Each line below must be reproduced exactly, though the pictures are to be dropped.

┄┄┄┄┄┄

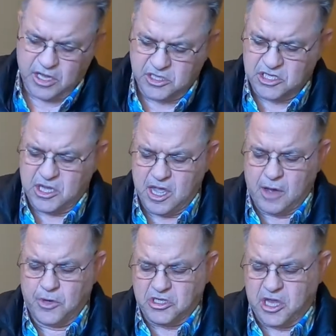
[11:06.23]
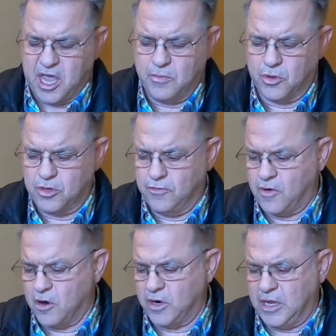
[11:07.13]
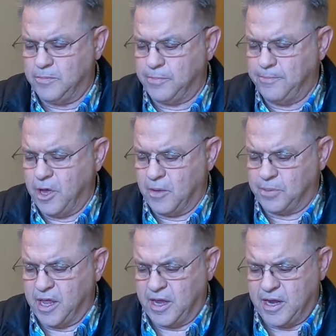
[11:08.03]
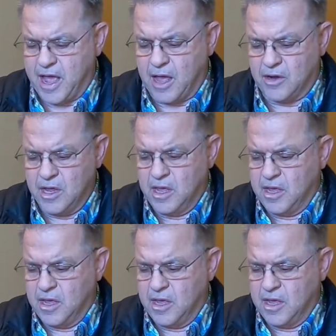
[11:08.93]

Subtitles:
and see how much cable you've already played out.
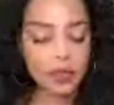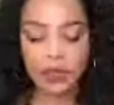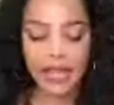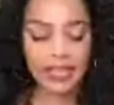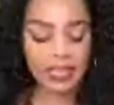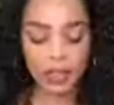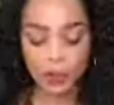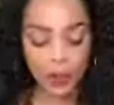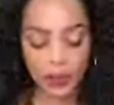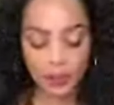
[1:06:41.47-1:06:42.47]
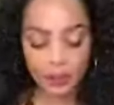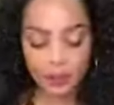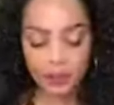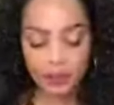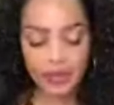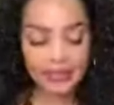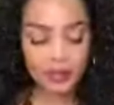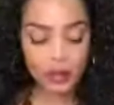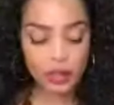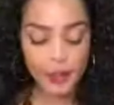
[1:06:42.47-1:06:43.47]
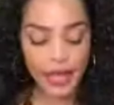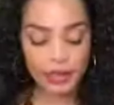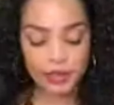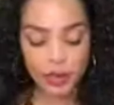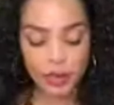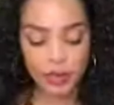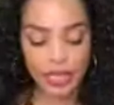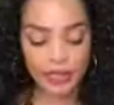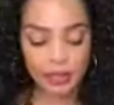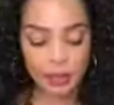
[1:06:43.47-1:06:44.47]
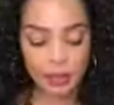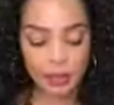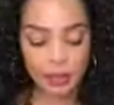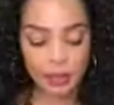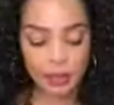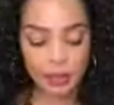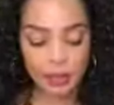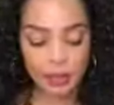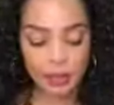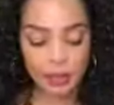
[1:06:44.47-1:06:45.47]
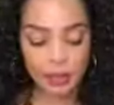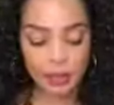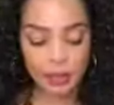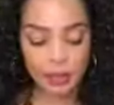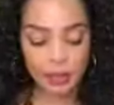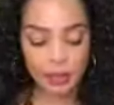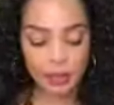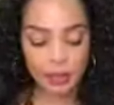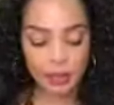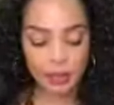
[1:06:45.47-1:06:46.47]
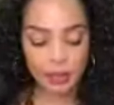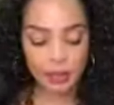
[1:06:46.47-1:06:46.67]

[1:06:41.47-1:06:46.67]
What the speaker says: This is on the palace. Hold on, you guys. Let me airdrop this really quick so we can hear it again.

┄┄┄┄┄┄

## Problem solution
[11:06.23]
[11:07.13]
[11:08.03]
[11:08.93]

Subtitles:
and see how much cable you've already played out.
[1:06:41.47-1:06:42.47]
[1:06:42.47-1:06:43.47]
[1:06:43.47-1:06:44.47]
[1:06:44.47-1:06:45.47]
[1:06:45.47-1:06:46.47]
[1:06:46.47-1:06:46.67]

[1:06:41.47-1:06:46.67]
What the speaker says: This is on the palace. Hold on, you guys. Let me airdrop this really quick so we can hear it again.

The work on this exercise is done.